The following program implements a QUBO formulation using these array functions and operations:

import pyqbpp as qbpp

x = qbpp.var("x", 4, 4)
f = qbpp.sum(qbpp.sqr(qbpp.vector_sum(x, 1) - 1)) + qbpp.sum(qbpp.sqr(qbpp.vector_sum(x, 0) - 1))
f.simplify_as_binary()

solver = qbpp.ExhaustiveSolver(f)
result = solver.search({"best_energy_sols": 0})
for k, sol in enumerate(result.sols()):
    perm = []
    for i in range(4):
        for j in range(4):
            if sol(x[i][j]) == 1:
                perm.append(j)
    print(f"Solution {k}: {perm}")

Assignment problem and its QUBO formulation

Let $C = (c_{i,j})$ be a cost matrix of size $n \times n$. The assignment problem for $C$ is to find a permutation $p:\lbrace 0,1,\ldots, n-1\rbrace \rightarrow \lbrace 0,1,\ldots, n-1\rbrace$ that minimizes the total cost:

\[\begin{aligned} g(p) &= \sum_{i=0}^{n-1}c_{i,p(i)} \end{aligned}\]

We can use a permutation matrix $X = (x_{i,j})$ of size $n \times n$ for a QUBO formulation of this problem by defining:

\[\begin{aligned} g(X) &= \sum_{i=0}^{n-1}\sum_{j=0}^{n-1}c_{i,j}x_{i,j} \end{aligned}\]

We combine the permutation constraint $f(X)$ and the total cost $g(X)$:

\[\begin{aligned} h(X) &= P\cdot f(X)+g(X) \end{aligned}\]

Here, $P$ is a sufficiently large positive constant that prioritizes the permutation constraints.

PyQBPP program for the assignment problem

In this program, the cost matrix c is defined as a 2D Array using qbpp.Array() with a nested Python list. qbpp.Array() automatically converts nested lists into nested Array objects, so multi-dimensional arrays can be created concisely.
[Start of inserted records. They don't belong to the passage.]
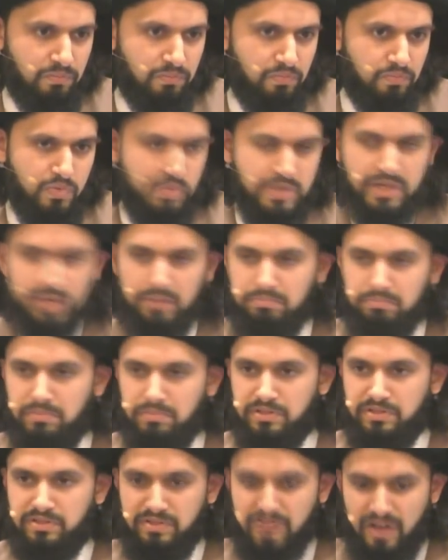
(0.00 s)
We get
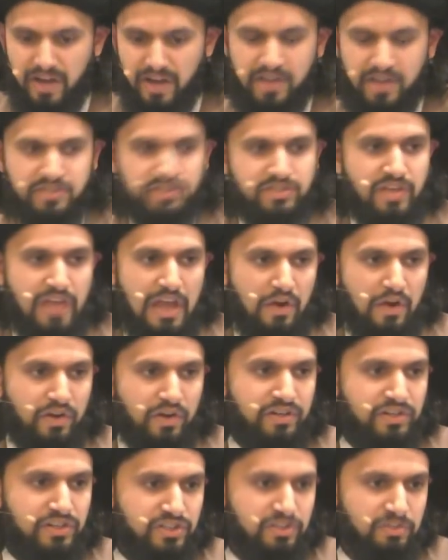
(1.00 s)
this nice
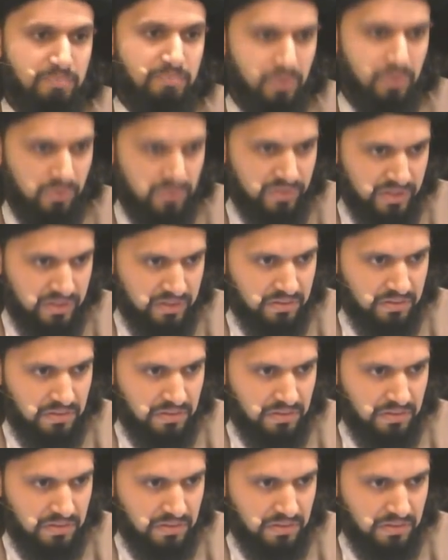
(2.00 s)
air-conditioned building.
The element-wise product c * x then computes $c_{i,j} \cdot x_{i,j}$ for all entries.

import pyqbpp as qbpp

c = qbpp.Array([[58, 73, 91, 44],
                 [62, 15, 87, 39],
                 [78, 56, 23, 94],
                 [11, 85, 68, 72]])
x = qbpp.var("x", 4, 4)
f = qbpp.sum(qbpp.vector_sum(x, 1) == 1) + qbpp.sum(qbpp.vector_sum(x, 0) == 1)
g = qbpp.sum(c * x)
h = 1000 * f + g
h.simplify_as_binary()

solver = qbpp.EasySolver(h)
sol = solver.search({"time_limit": 1.0})
print("sol =", sol)

result = []
for i in range(4):
    for j in range(4):
        if sol(x[i][j]) == 1:
            result.append(j)
print("Result :", result)
for i in range(len(result)):
    print(f"c[{i}][{result[i]}] = {c[i][result[i]]}")

We use the Easy Solver to find a solution of h. The time limit for searching is set to 1.0 seconds by passing a parameter dictionary to search(). The output of this program is as follows:

Result : [3, 1, 2, 0]
c[0][3] = 44
c[1][1] = 15
c[2][2] = 23
c[3][0] = 11

NOTE For an expression f and an integer m, f == m returns an expression sqr(f - m), which takes the minimum value 0 if and only if the equality f == m is satisfied.